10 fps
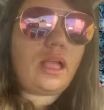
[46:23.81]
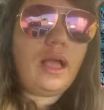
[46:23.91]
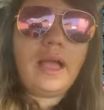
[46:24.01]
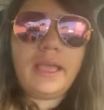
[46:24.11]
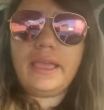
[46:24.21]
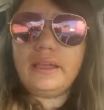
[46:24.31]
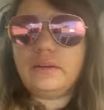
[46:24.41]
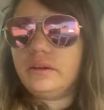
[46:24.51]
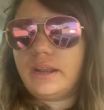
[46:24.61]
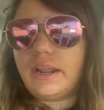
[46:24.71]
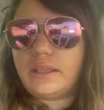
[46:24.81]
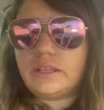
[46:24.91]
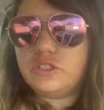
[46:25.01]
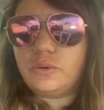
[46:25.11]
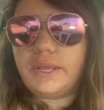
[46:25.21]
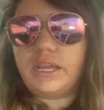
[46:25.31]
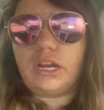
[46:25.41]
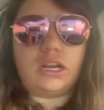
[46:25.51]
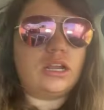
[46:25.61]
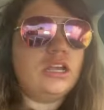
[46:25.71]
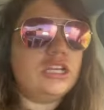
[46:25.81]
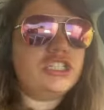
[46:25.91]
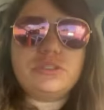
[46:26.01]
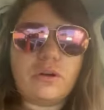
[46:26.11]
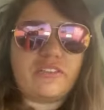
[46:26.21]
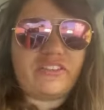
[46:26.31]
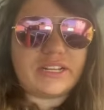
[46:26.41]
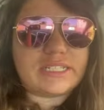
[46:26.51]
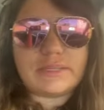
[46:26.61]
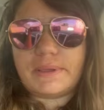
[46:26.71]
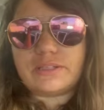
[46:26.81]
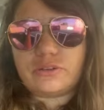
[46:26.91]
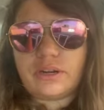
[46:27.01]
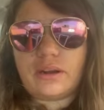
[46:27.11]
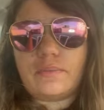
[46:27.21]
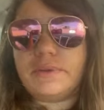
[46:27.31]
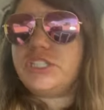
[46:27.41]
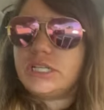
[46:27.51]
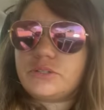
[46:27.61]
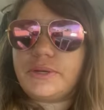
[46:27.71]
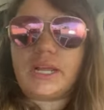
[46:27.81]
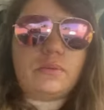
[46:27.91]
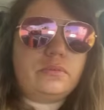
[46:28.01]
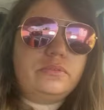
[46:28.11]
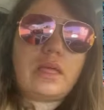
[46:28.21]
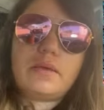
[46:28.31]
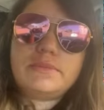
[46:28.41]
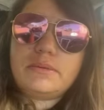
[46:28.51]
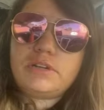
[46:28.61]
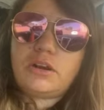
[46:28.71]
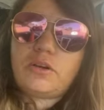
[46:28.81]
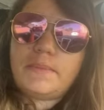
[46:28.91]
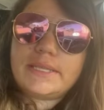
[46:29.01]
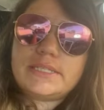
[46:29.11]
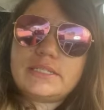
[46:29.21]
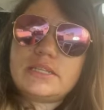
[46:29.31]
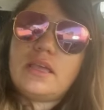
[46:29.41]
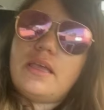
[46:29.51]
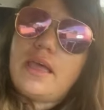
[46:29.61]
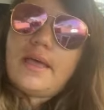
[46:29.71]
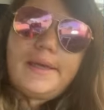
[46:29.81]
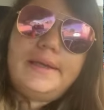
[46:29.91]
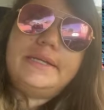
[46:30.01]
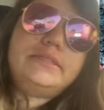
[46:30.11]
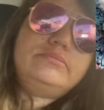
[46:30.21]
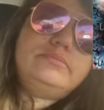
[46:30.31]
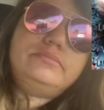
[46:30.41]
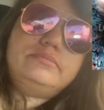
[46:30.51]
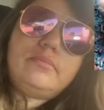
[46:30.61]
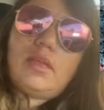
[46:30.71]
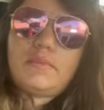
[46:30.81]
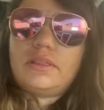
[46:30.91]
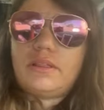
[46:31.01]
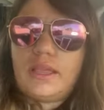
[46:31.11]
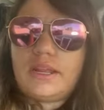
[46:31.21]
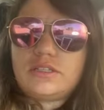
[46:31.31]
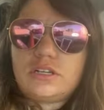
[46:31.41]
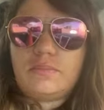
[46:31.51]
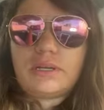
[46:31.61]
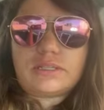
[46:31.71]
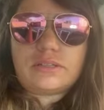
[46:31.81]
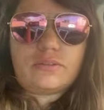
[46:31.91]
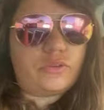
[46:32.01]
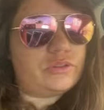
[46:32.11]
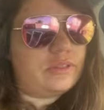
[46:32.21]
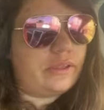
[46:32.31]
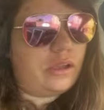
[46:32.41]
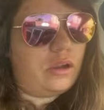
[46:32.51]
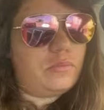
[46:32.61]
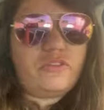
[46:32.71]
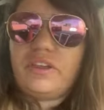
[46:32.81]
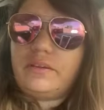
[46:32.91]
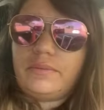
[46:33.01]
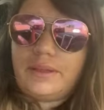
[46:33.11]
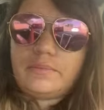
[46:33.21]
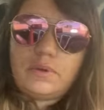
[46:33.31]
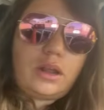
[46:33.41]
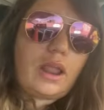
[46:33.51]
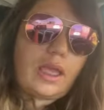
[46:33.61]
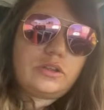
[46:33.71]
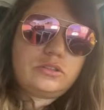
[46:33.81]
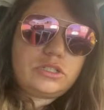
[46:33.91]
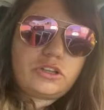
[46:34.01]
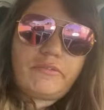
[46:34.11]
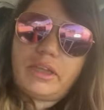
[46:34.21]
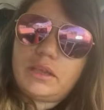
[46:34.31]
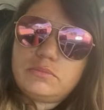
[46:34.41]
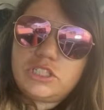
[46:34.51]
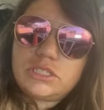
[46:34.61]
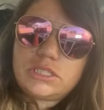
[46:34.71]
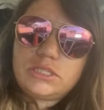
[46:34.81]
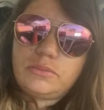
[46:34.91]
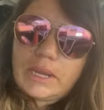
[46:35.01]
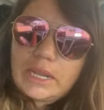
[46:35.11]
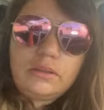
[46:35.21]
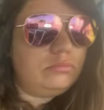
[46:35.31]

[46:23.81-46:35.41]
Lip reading: I enjoy her. She's more of a fantasy-based reader, but she does read some dark romances. I'm in the line at Starbucks, so if you see the car moving, I'm not actually driving, I'm just waiting.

== == ==

Your task. The expected response is every entry above, repeated exactly, pictures removed.

Solution.
10 fps
[46:23.81]
[46:23.91]
[46:24.01]
[46:24.11]
[46:24.21]
[46:24.31]
[46:24.41]
[46:24.51]
[46:24.61]
[46:24.71]
[46:24.81]
[46:24.91]
[46:25.01]
[46:25.11]
[46:25.21]
[46:25.31]
[46:25.41]
[46:25.51]
[46:25.61]
[46:25.71]
[46:25.81]
[46:25.91]
[46:26.01]
[46:26.11]
[46:26.21]
[46:26.31]
[46:26.41]
[46:26.51]
[46:26.61]
[46:26.71]
[46:26.81]
[46:26.91]
[46:27.01]
[46:27.11]
[46:27.21]
[46:27.31]
[46:27.41]
[46:27.51]
[46:27.61]
[46:27.71]
[46:27.81]
[46:27.91]
[46:28.01]
[46:28.11]
[46:28.21]
[46:28.31]
[46:28.41]
[46:28.51]
[46:28.61]
[46:28.71]
[46:28.81]
[46:28.91]
[46:29.01]
[46:29.11]
[46:29.21]
[46:29.31]
[46:29.41]
[46:29.51]
[46:29.61]
[46:29.71]
[46:29.81]
[46:29.91]
[46:30.01]
[46:30.11]
[46:30.21]
[46:30.31]
[46:30.41]
[46:30.51]
[46:30.61]
[46:30.71]
[46:30.81]
[46:30.91]
[46:31.01]
[46:31.11]
[46:31.21]
[46:31.31]
[46:31.41]
[46:31.51]
[46:31.61]
[46:31.71]
[46:31.81]
[46:31.91]
[46:32.01]
[46:32.11]
[46:32.21]
[46:32.31]
[46:32.41]
[46:32.51]
[46:32.61]
[46:32.71]
[46:32.81]
[46:32.91]
[46:33.01]
[46:33.11]
[46:33.21]
[46:33.31]
[46:33.41]
[46:33.51]
[46:33.61]
[46:33.71]
[46:33.81]
[46:33.91]
[46:34.01]
[46:34.11]
[46:34.21]
[46:34.31]
[46:34.41]
[46:34.51]
[46:34.61]
[46:34.71]
[46:34.81]
[46:34.91]
[46:35.01]
[46:35.11]
[46:35.21]
[46:35.31]

[46:23.81-46:35.41]
Lip reading: I enjoy her. She's more of a fantasy-based reader, but she does read some dark romances. I'm in the line at Starbucks, so if you see the car moving, I'm not actually driving, I'm just waiting.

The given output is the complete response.